Le gouvernement de Blaine Higgs avait fait grand cas en 2018 de la nomination de Jake Stewart à titre de ministre des Affaires autochtones à temps plein. Jusqu’ici, ce poste avait toujours été accordé en extra à des ministres qui en avaient déjà plein les bras avec d’autres ministères plus volumineux.

Cette nomination devait signaler l’importance des relations avec les Premières Nations pour le nouveau gouvernement Higgs. «Le renforcement de telles relations mérite qu’un ministre s’y consacre entièrement», pouvait-on lire dans le discours du trône de l’époque.

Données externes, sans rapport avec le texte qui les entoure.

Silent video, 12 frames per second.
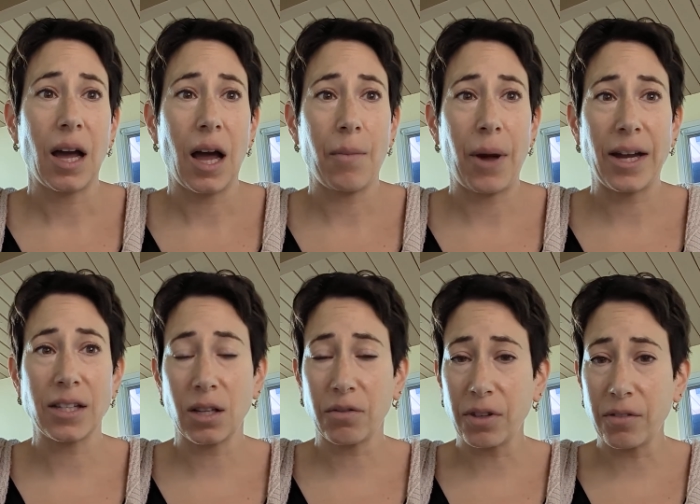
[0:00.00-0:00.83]
Um,
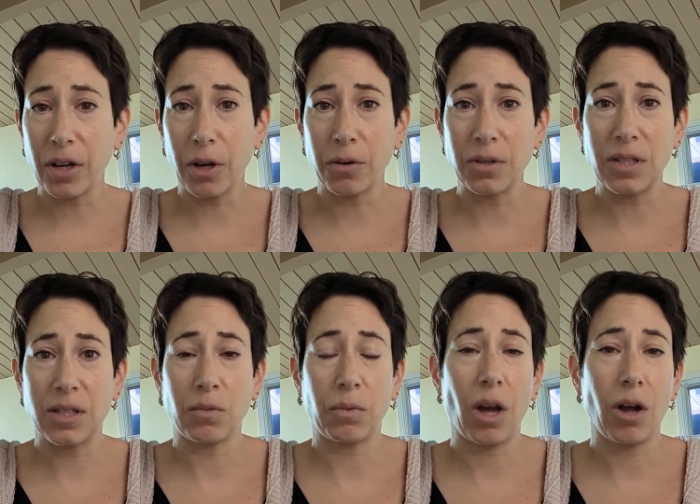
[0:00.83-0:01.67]

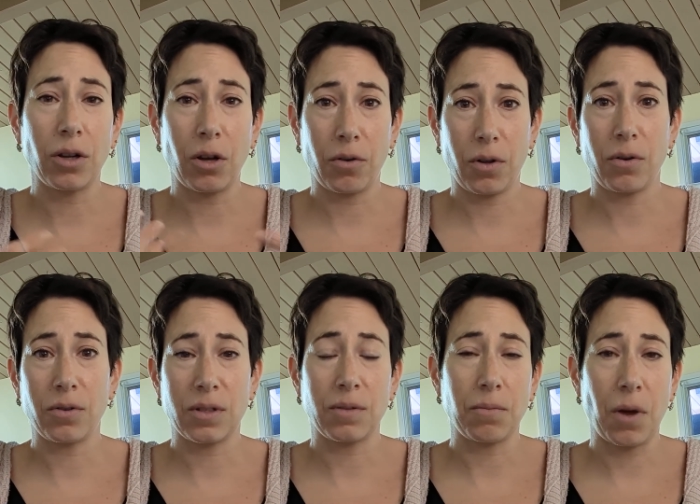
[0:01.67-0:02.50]
isoflavones, we all know
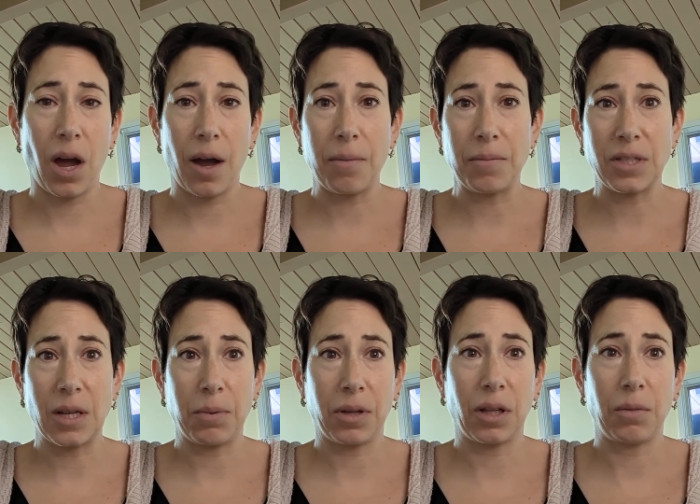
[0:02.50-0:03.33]
those um,
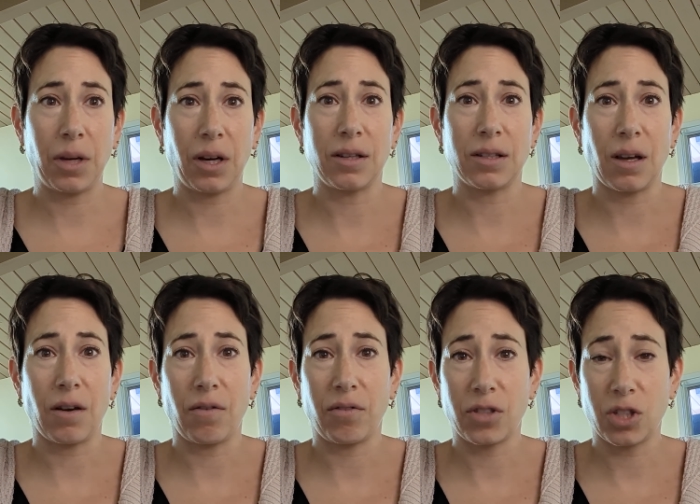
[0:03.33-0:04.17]
typically because
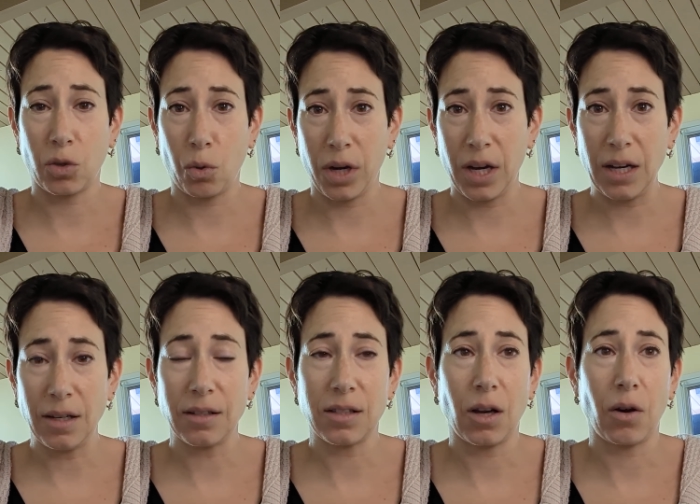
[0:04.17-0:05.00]
of
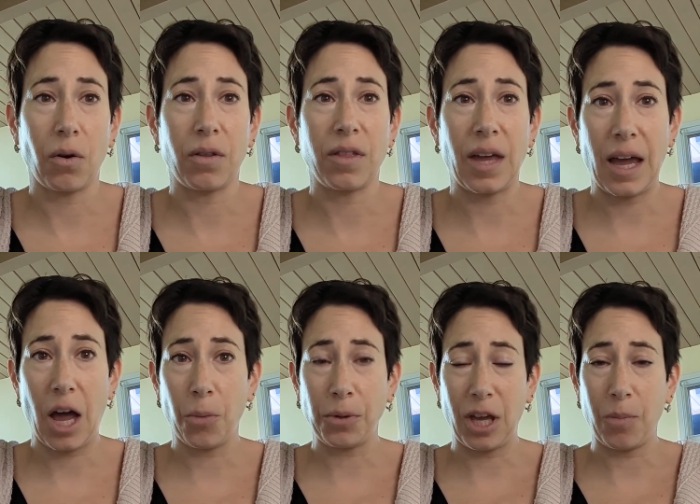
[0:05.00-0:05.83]
soy, so they
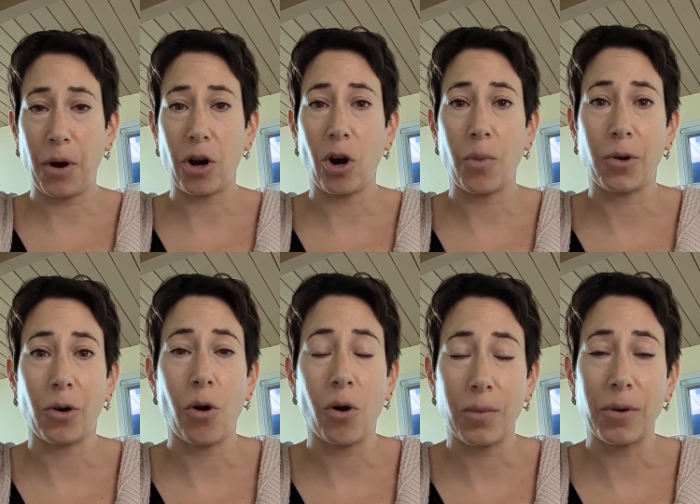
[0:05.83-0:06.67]
help keep our
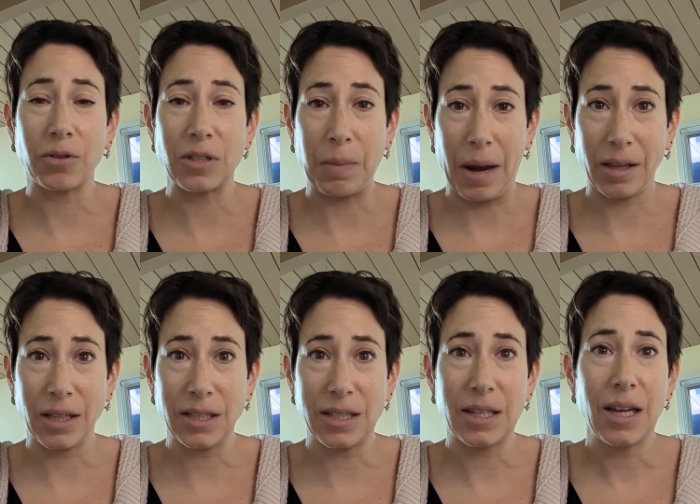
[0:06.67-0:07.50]
hormones
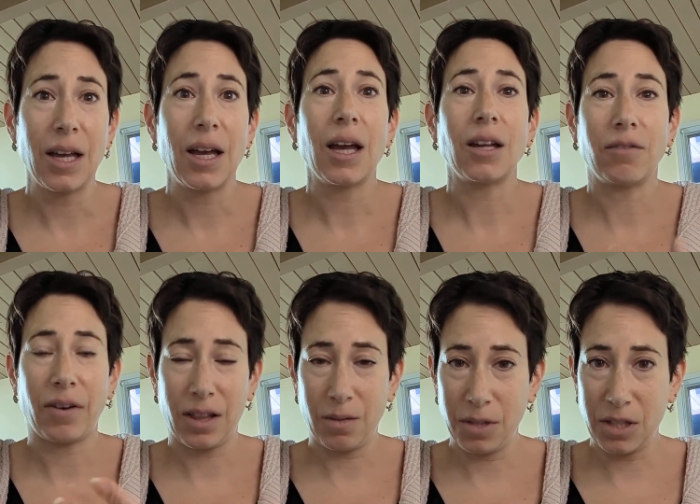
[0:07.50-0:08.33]
balanced. You
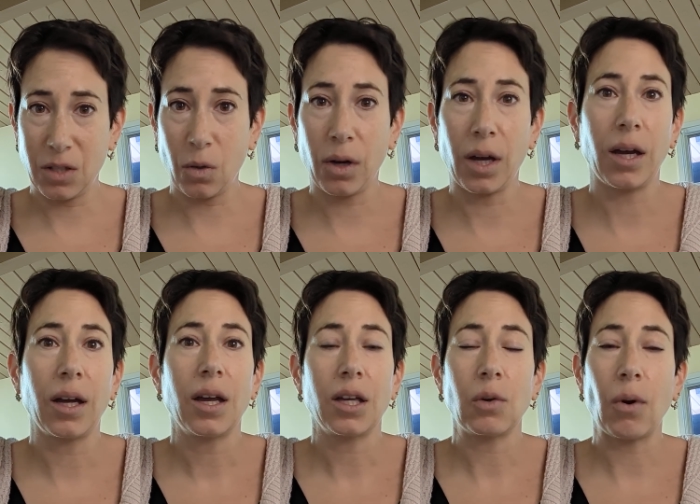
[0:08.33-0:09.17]
find them in
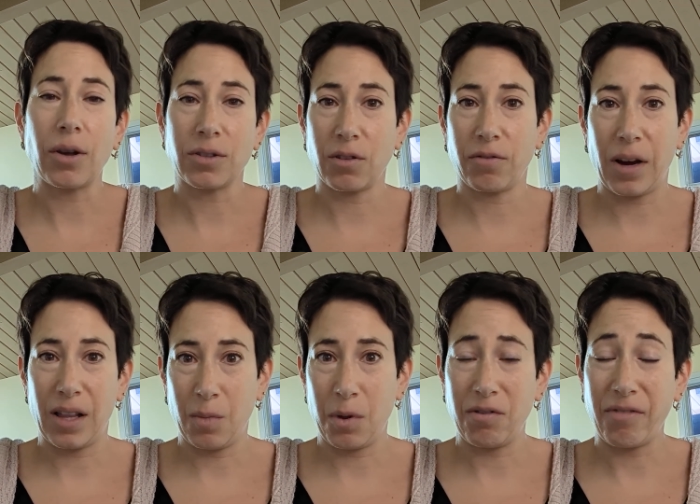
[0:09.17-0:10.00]
soy, you also
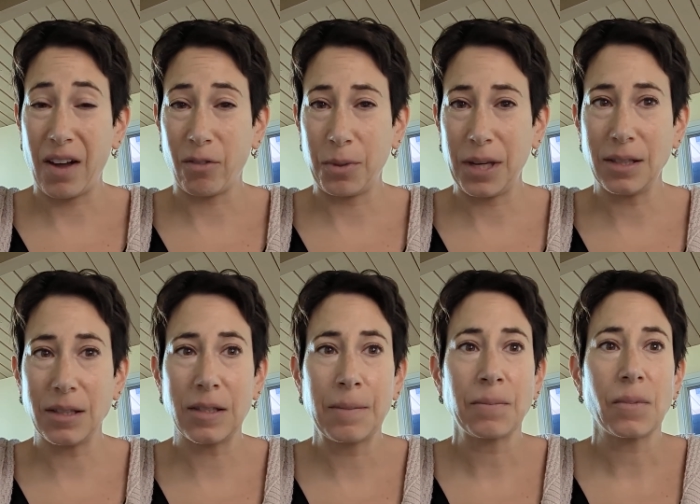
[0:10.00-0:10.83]
find them in fava
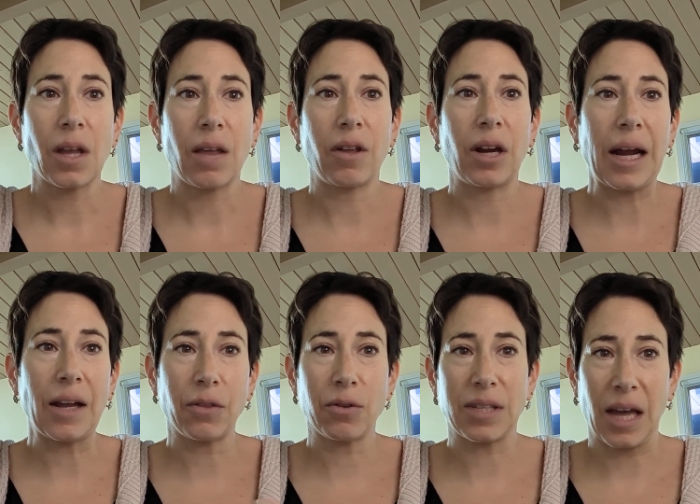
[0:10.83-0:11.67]
beans. And then
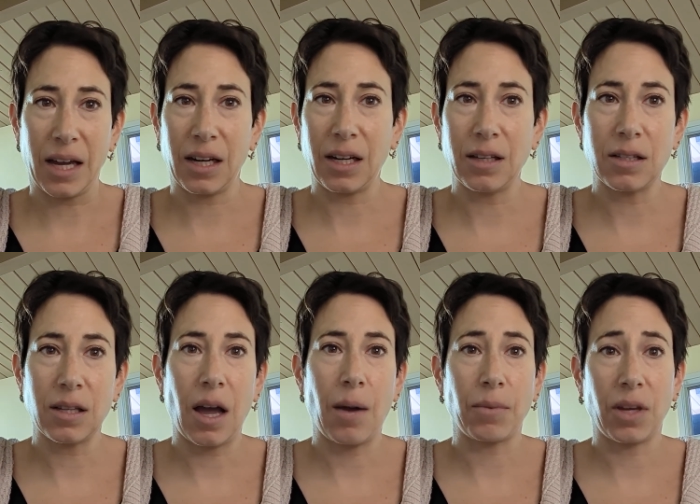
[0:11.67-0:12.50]
anthocyanins
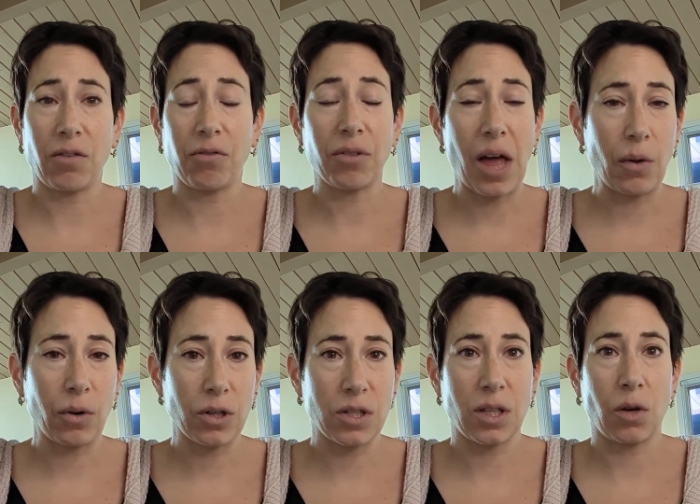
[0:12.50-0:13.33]
um, give
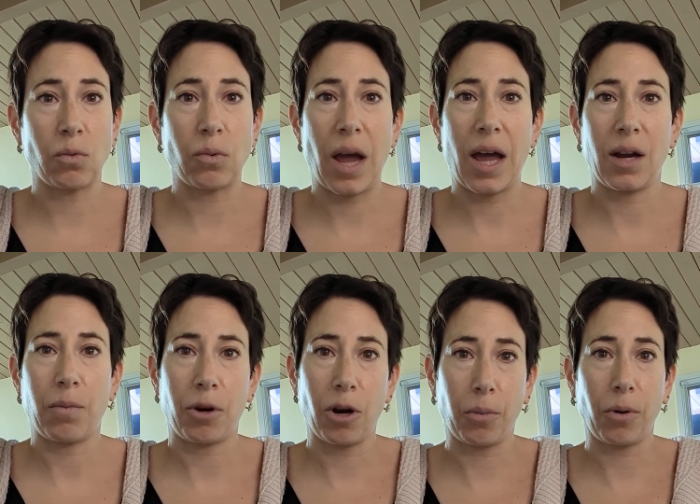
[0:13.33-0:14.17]
flowers their
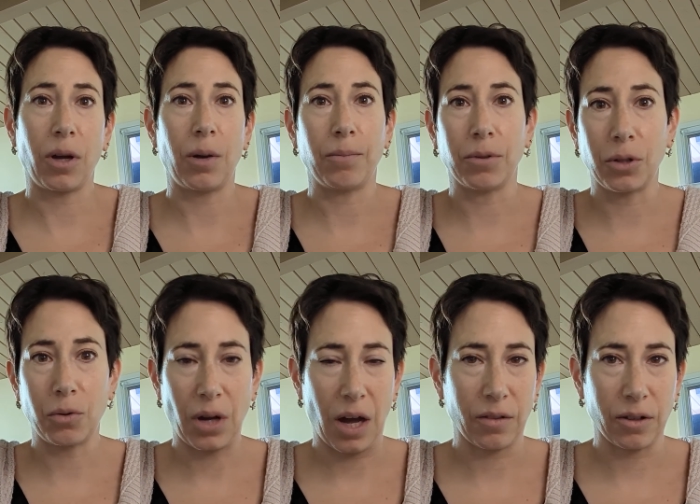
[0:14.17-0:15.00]
red, purple, and blue
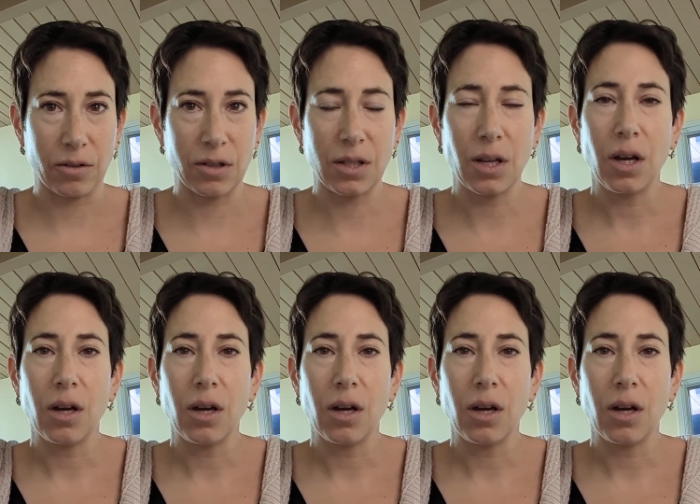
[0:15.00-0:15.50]
colors.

Jake Stewart n’a pas particulièrement brillé durant sa première année et demie à titre de ministre. Au-delà de gestes symboliques, il ne s’est pas passé grand-chose du côté, par exemple, de la réconciliation. M. Stewart n’avait notamment pas su convaincre son premier ministre de l’obligation de consulter les Premières Nations avant d’envisager d’exploiter des ressources naturelles sur leurs territoires ancestraux comme le gaz de schiste.

M. Stewart en a toutefois surpris plus d’un lors de la crise ce printemps qui a suivi la mort des autochtones Chantel Moore et Rodney Levi qui ont été abattus par les forces de l’ordre. Il a alors appuyé et continue d’appuyer la tenue d’une enquête publique sur le racisme systémique envers les autochtones au sein du système judiciaire et de la police même si Blaine Higgs s’y oppose.

L’exclusion de M. Stewart du Cabinet à tous les airs d’une rétribution pour son insubordination. Le sort réservé à un seul homme importe toutefois très peu dans les circonstances. Aucun député ne possède un droit inaliénable à une place au Cabinet. La décision de confier cette responsabilité à une toute nouvelle élue (aussi brillante soit-elle) qui devra aussi jongler à la fois avec l’immigration et le développement économique est cependant une véritable claque au visage des Premières Nations. Les mots contenus dans le discours du trône de 2018 à leurs sujets n’étaient finalement que ça, des mots.